• Your instructions:
All that is needed is the run of lines from the top of the entries to the line with "[0:13.77-0:14.83]", that line included, repeated exactly and free of pictures.

• Dataset entries:
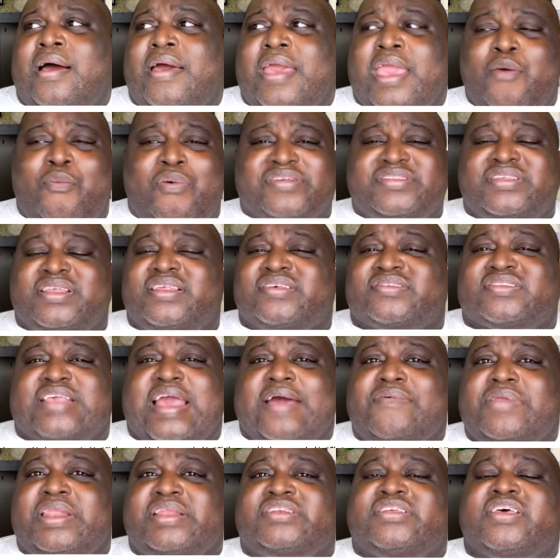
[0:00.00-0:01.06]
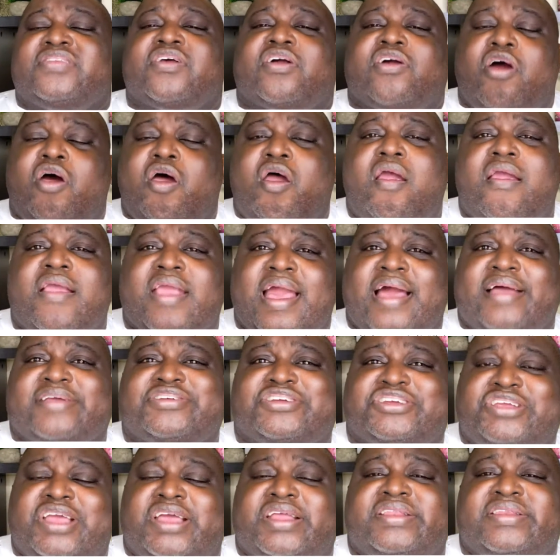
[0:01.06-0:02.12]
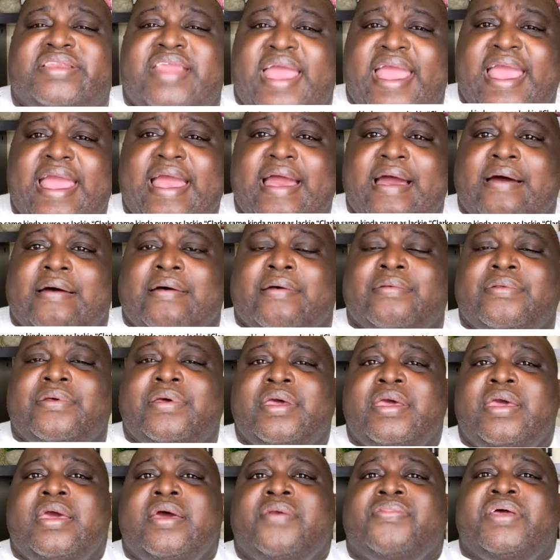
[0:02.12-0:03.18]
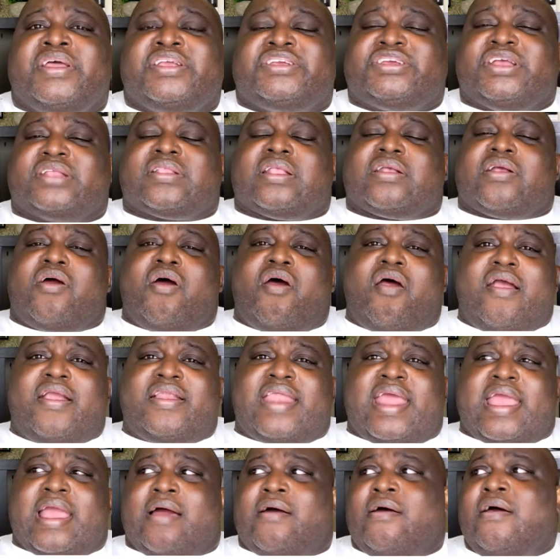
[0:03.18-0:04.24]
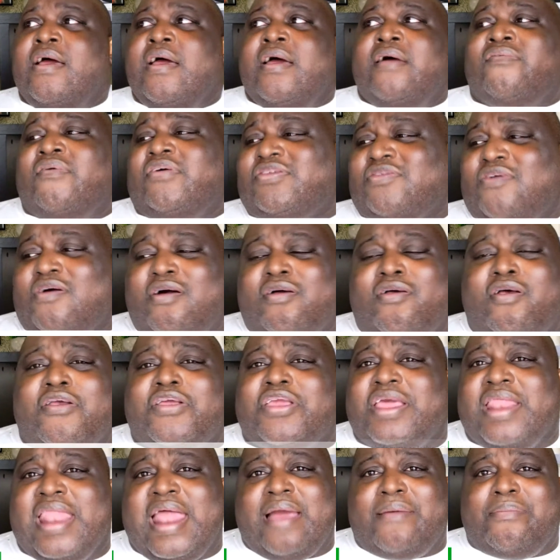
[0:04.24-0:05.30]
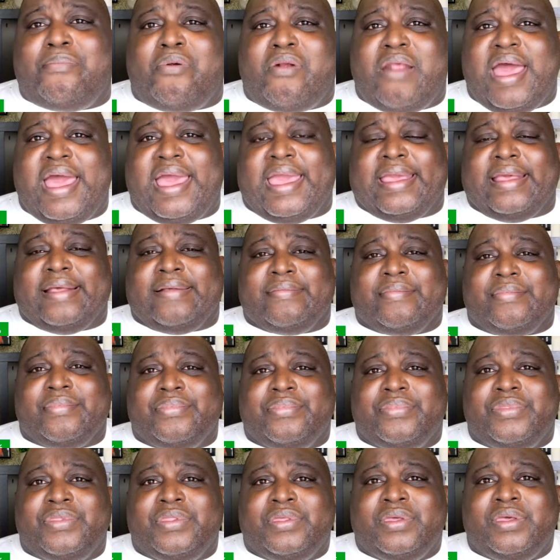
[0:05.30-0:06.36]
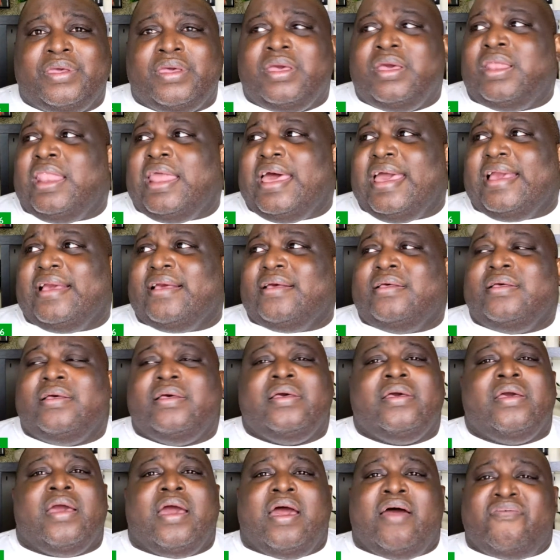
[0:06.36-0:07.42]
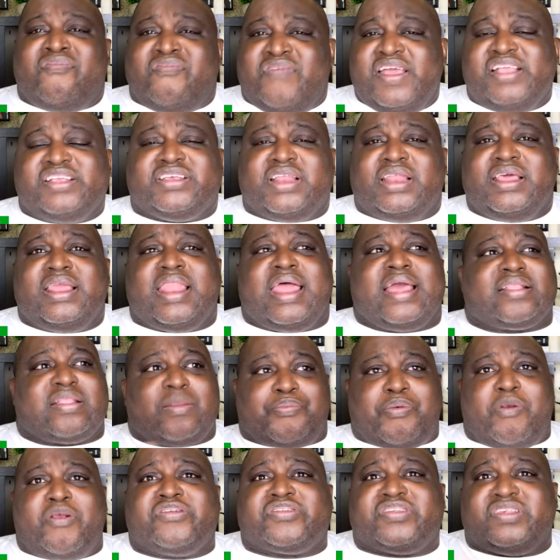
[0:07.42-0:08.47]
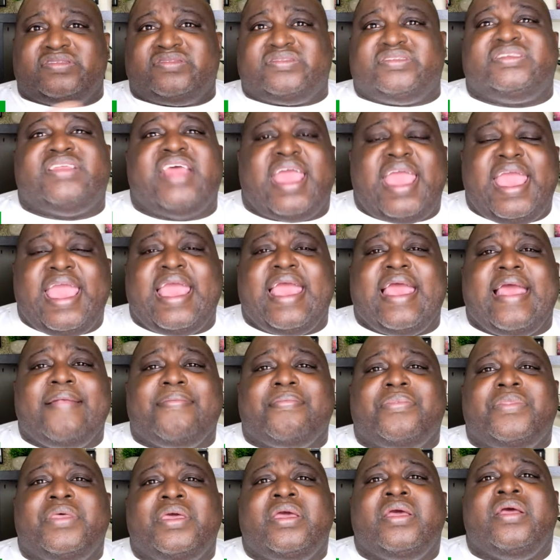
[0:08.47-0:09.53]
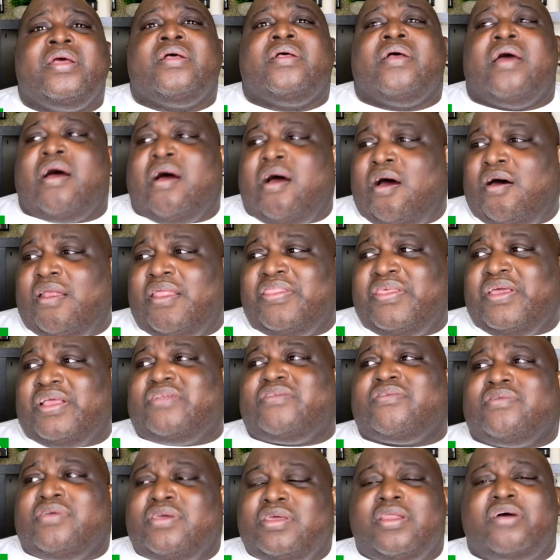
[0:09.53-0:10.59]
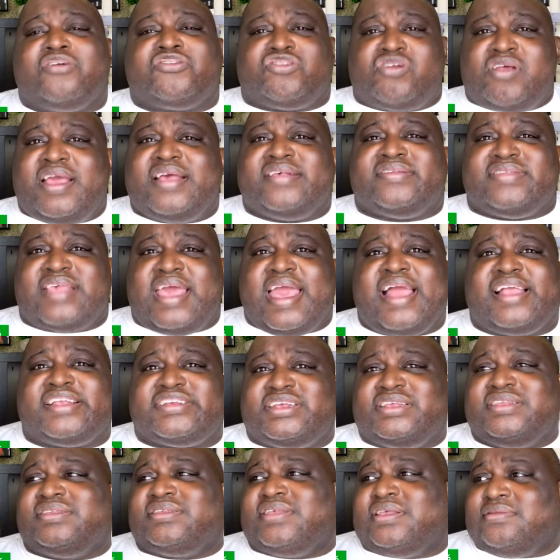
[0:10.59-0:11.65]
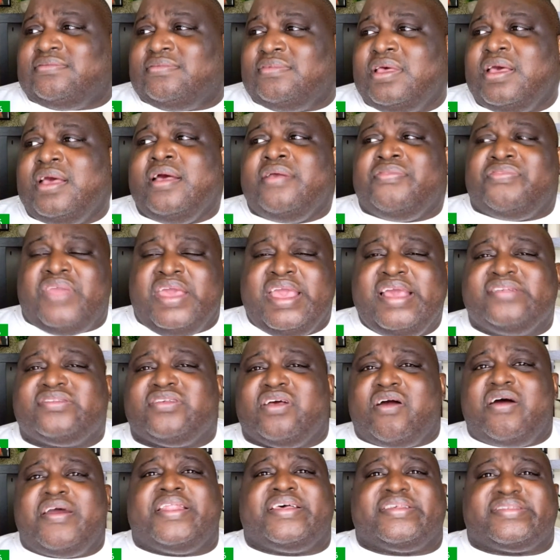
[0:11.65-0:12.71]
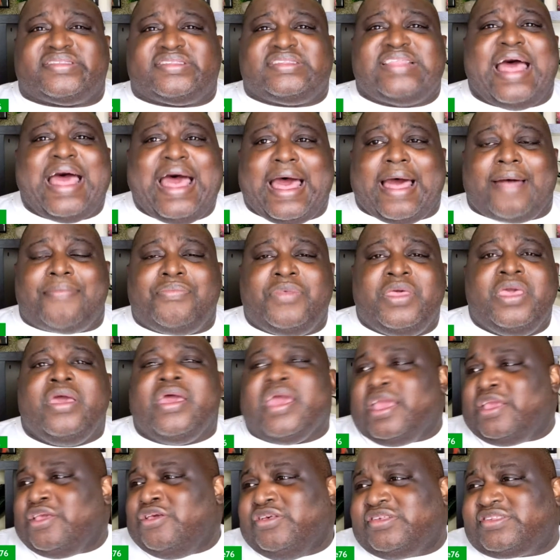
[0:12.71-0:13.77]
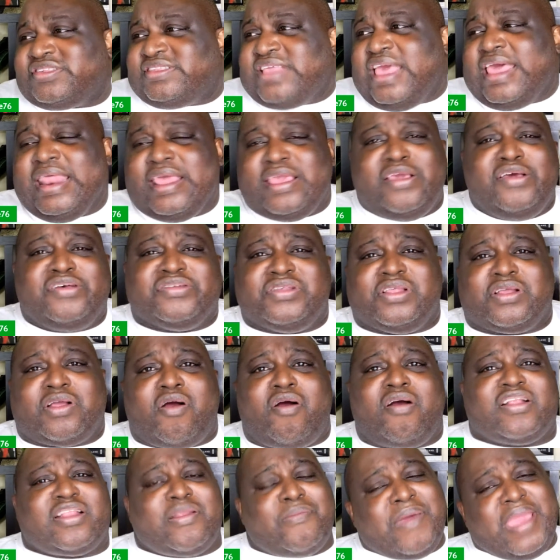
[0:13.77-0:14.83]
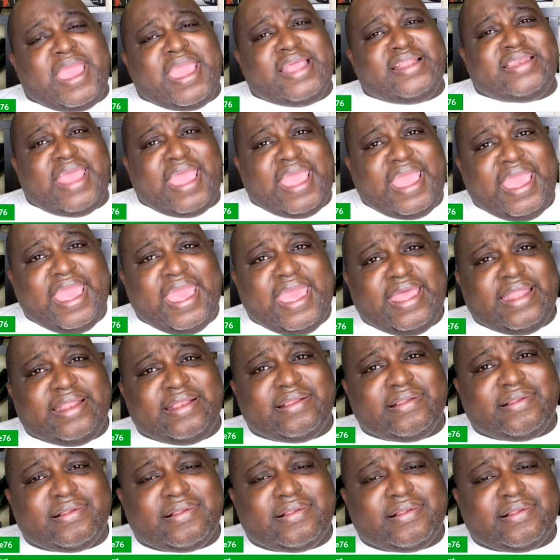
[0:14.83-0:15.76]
It wasn't discovered until the car got shut down. They shut the car down. First of all, girl, you're not bright. Like, eventually, like, the person's dead, all their, you know, transactions and things are gonna stop. And you steady use the card, the man dead?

• Solution:
[0:00.00-0:01.06]
[0:01.06-0:02.12]
[0:02.12-0:03.18]
[0:03.18-0:04.24]
[0:04.24-0:05.30]
[0:05.30-0:06.36]
[0:06.36-0:07.42]
[0:07.42-0:08.47]
[0:08.47-0:09.53]
[0:09.53-0:10.59]
[0:10.59-0:11.65]
[0:11.65-0:12.71]
[0:12.71-0:13.77]
[0:13.77-0:14.83]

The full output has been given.